-- Data records follows --

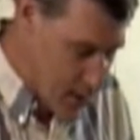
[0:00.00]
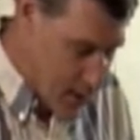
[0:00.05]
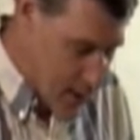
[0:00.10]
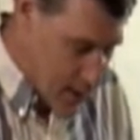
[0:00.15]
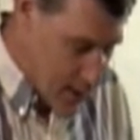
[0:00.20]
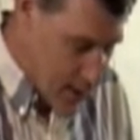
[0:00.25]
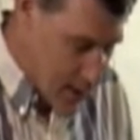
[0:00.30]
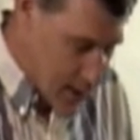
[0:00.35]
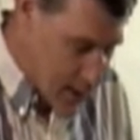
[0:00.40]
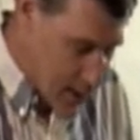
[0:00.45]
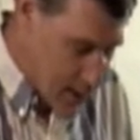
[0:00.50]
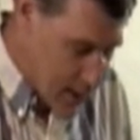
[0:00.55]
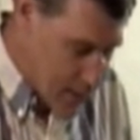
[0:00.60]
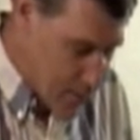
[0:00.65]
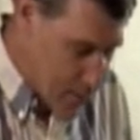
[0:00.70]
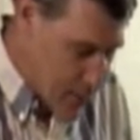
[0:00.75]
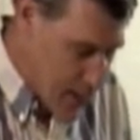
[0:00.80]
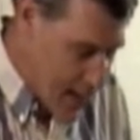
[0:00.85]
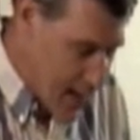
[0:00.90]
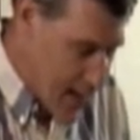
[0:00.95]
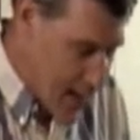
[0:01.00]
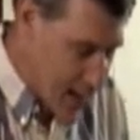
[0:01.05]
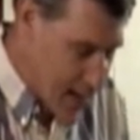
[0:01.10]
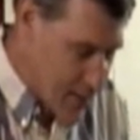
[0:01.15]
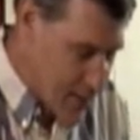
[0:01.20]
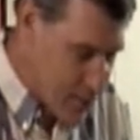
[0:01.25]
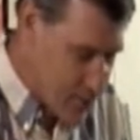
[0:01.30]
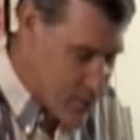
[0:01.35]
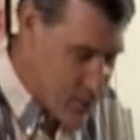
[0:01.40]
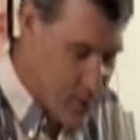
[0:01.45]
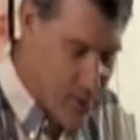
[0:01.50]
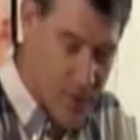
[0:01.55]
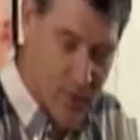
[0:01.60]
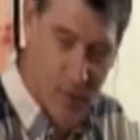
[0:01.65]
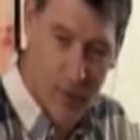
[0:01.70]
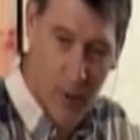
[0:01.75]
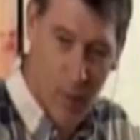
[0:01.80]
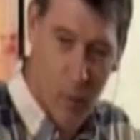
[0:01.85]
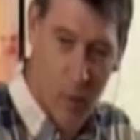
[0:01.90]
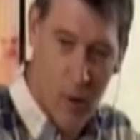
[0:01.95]
and
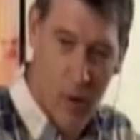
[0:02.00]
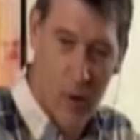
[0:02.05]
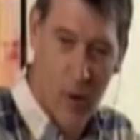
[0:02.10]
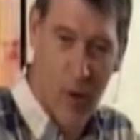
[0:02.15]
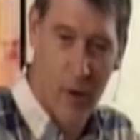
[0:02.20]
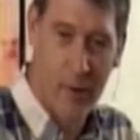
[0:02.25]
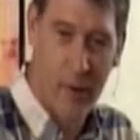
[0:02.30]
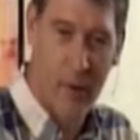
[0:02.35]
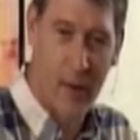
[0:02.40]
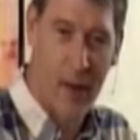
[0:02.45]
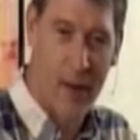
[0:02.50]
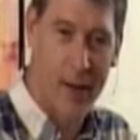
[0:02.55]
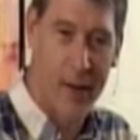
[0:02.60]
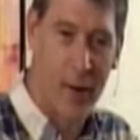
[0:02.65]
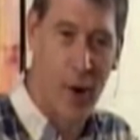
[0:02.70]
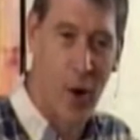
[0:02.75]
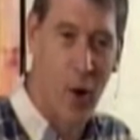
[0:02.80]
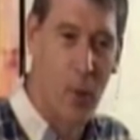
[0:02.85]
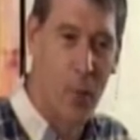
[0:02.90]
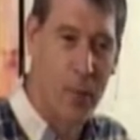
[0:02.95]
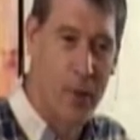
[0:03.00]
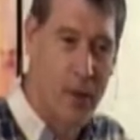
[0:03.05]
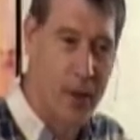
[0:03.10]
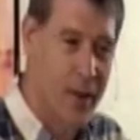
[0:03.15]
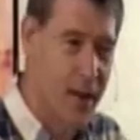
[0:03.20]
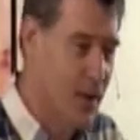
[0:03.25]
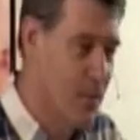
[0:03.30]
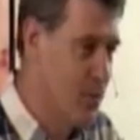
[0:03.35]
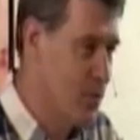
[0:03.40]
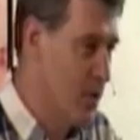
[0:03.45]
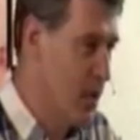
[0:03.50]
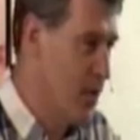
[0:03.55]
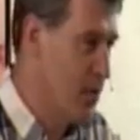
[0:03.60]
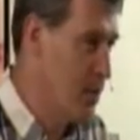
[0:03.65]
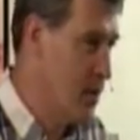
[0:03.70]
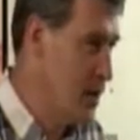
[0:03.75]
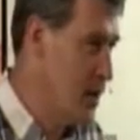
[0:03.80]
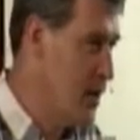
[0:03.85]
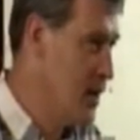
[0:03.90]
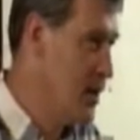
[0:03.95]
somewhere along the line an opening comes up,
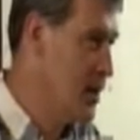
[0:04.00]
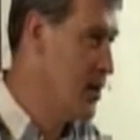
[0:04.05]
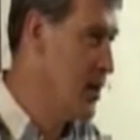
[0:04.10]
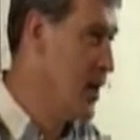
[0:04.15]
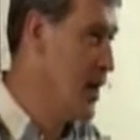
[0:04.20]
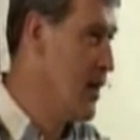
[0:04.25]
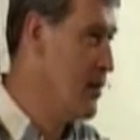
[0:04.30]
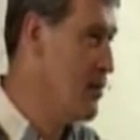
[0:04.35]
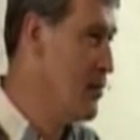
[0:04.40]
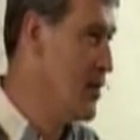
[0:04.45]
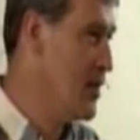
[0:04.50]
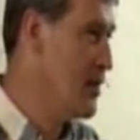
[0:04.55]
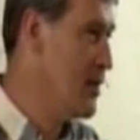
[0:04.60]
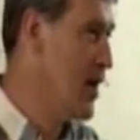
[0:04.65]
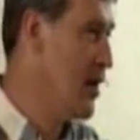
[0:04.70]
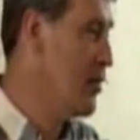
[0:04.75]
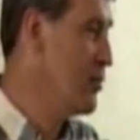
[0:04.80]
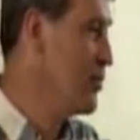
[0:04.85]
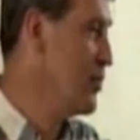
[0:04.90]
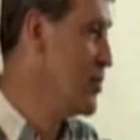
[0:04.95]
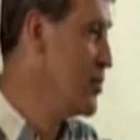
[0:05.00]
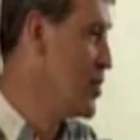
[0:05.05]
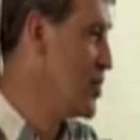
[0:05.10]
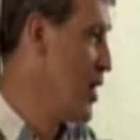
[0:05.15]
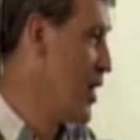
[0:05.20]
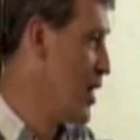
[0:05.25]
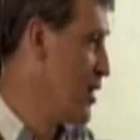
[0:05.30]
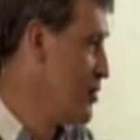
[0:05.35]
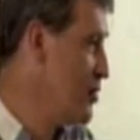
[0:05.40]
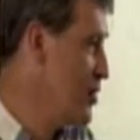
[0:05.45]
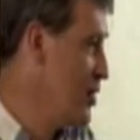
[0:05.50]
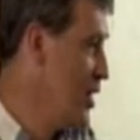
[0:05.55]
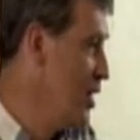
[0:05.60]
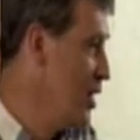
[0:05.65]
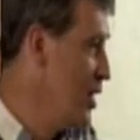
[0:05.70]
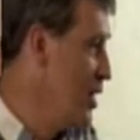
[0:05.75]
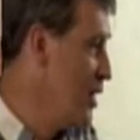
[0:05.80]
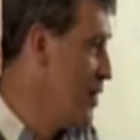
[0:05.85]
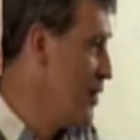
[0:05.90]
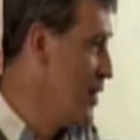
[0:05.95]
and he tells the judge
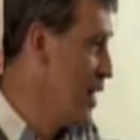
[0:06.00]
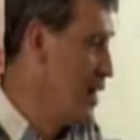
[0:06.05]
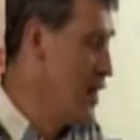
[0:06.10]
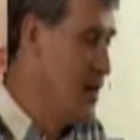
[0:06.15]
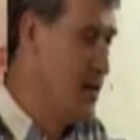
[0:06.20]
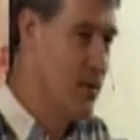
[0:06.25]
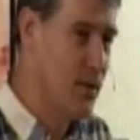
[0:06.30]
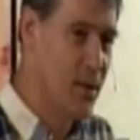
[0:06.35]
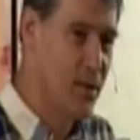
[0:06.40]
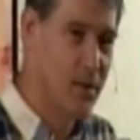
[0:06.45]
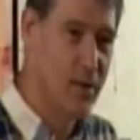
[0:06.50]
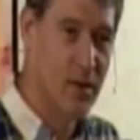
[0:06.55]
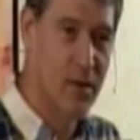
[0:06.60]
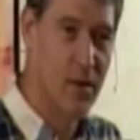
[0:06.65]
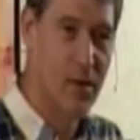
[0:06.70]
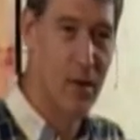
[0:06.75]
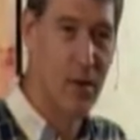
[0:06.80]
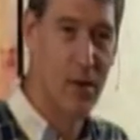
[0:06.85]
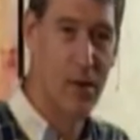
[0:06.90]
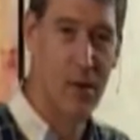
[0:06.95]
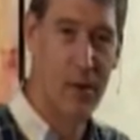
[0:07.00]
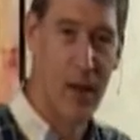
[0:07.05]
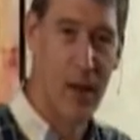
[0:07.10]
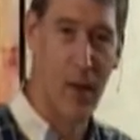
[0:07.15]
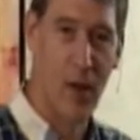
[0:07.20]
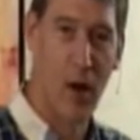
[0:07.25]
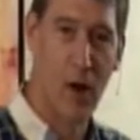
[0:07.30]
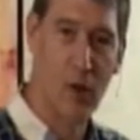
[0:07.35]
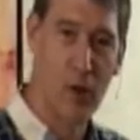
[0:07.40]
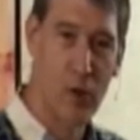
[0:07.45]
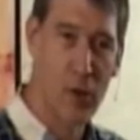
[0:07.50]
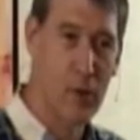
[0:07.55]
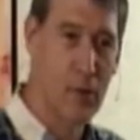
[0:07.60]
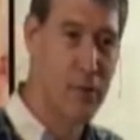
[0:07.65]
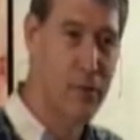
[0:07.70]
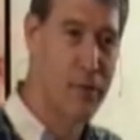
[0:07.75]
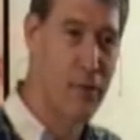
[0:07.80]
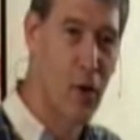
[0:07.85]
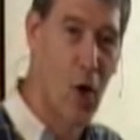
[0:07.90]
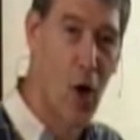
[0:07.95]
that he thinks that there is a logical
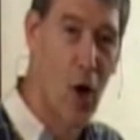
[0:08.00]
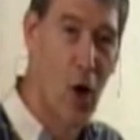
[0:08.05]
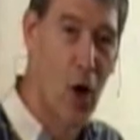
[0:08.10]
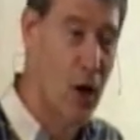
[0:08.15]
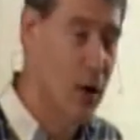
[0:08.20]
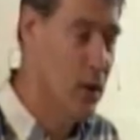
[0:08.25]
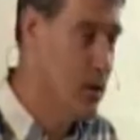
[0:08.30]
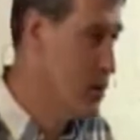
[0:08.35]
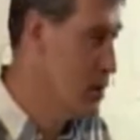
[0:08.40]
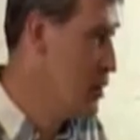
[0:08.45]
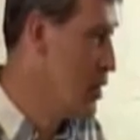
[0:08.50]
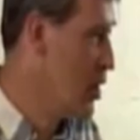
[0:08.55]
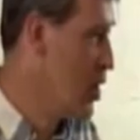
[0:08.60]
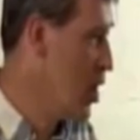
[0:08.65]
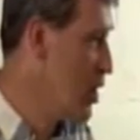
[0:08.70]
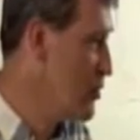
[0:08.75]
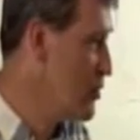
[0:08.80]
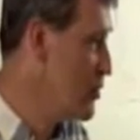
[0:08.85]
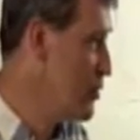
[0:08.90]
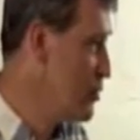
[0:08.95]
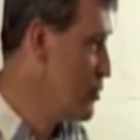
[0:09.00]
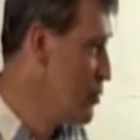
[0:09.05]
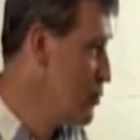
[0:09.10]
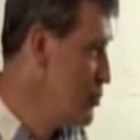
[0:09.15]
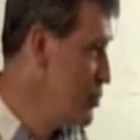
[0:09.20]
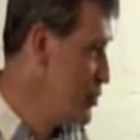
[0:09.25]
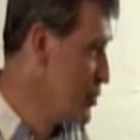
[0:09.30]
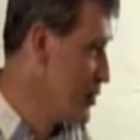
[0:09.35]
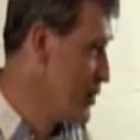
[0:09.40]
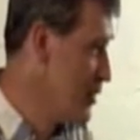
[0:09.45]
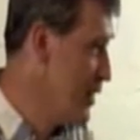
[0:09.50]
flaw in the Constitution,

-- Data records concluded --

» How to complete this task
Could you repeat the data exactly, omitting its pictures?

» Answer for this exercise
[0:00.00]
[0:00.05]
[0:00.10]
[0:00.15]
[0:00.20]
[0:00.25]
[0:00.30]
[0:00.35]
[0:00.40]
[0:00.45]
[0:00.50]
[0:00.55]
[0:00.60]
[0:00.65]
[0:00.70]
[0:00.75]
[0:00.80]
[0:00.85]
[0:00.90]
[0:00.95]
[0:01.00]
[0:01.05]
[0:01.10]
[0:01.15]
[0:01.20]
[0:01.25]
[0:01.30]
[0:01.35]
[0:01.40]
[0:01.45]
[0:01.50]
[0:01.55]
[0:01.60]
[0:01.65]
[0:01.70]
[0:01.75]
[0:01.80]
[0:01.85]
[0:01.90]
[0:01.95]
and
[0:02.00]
[0:02.05]
[0:02.10]
[0:02.15]
[0:02.20]
[0:02.25]
[0:02.30]
[0:02.35]
[0:02.40]
[0:02.45]
[0:02.50]
[0:02.55]
[0:02.60]
[0:02.65]
[0:02.70]
[0:02.75]
[0:02.80]
[0:02.85]
[0:02.90]
[0:02.95]
[0:03.00]
[0:03.05]
[0:03.10]
[0:03.15]
[0:03.20]
[0:03.25]
[0:03.30]
[0:03.35]
[0:03.40]
[0:03.45]
[0:03.50]
[0:03.55]
[0:03.60]
[0:03.65]
[0:03.70]
[0:03.75]
[0:03.80]
[0:03.85]
[0:03.90]
[0:03.95]
somewhere along the line an opening comes up,
[0:04.00]
[0:04.05]
[0:04.10]
[0:04.15]
[0:04.20]
[0:04.25]
[0:04.30]
[0:04.35]
[0:04.40]
[0:04.45]
[0:04.50]
[0:04.55]
[0:04.60]
[0:04.65]
[0:04.70]
[0:04.75]
[0:04.80]
[0:04.85]
[0:04.90]
[0:04.95]
[0:05.00]
[0:05.05]
[0:05.10]
[0:05.15]
[0:05.20]
[0:05.25]
[0:05.30]
[0:05.35]
[0:05.40]
[0:05.45]
[0:05.50]
[0:05.55]
[0:05.60]
[0:05.65]
[0:05.70]
[0:05.75]
[0:05.80]
[0:05.85]
[0:05.90]
[0:05.95]
and he tells the judge
[0:06.00]
[0:06.05]
[0:06.10]
[0:06.15]
[0:06.20]
[0:06.25]
[0:06.30]
[0:06.35]
[0:06.40]
[0:06.45]
[0:06.50]
[0:06.55]
[0:06.60]
[0:06.65]
[0:06.70]
[0:06.75]
[0:06.80]
[0:06.85]
[0:06.90]
[0:06.95]
[0:07.00]
[0:07.05]
[0:07.10]
[0:07.15]
[0:07.20]
[0:07.25]
[0:07.30]
[0:07.35]
[0:07.40]
[0:07.45]
[0:07.50]
[0:07.55]
[0:07.60]
[0:07.65]
[0:07.70]
[0:07.75]
[0:07.80]
[0:07.85]
[0:07.90]
[0:07.95]
that he thinks that there is a logical
[0:08.00]
[0:08.05]
[0:08.10]
[0:08.15]
[0:08.20]
[0:08.25]
[0:08.30]
[0:08.35]
[0:08.40]
[0:08.45]
[0:08.50]
[0:08.55]
[0:08.60]
[0:08.65]
[0:08.70]
[0:08.75]
[0:08.80]
[0:08.85]
[0:08.90]
[0:08.95]
[0:09.00]
[0:09.05]
[0:09.10]
[0:09.15]
[0:09.20]
[0:09.25]
[0:09.30]
[0:09.35]
[0:09.40]
[0:09.45]
[0:09.50]
flaw in the Constitution,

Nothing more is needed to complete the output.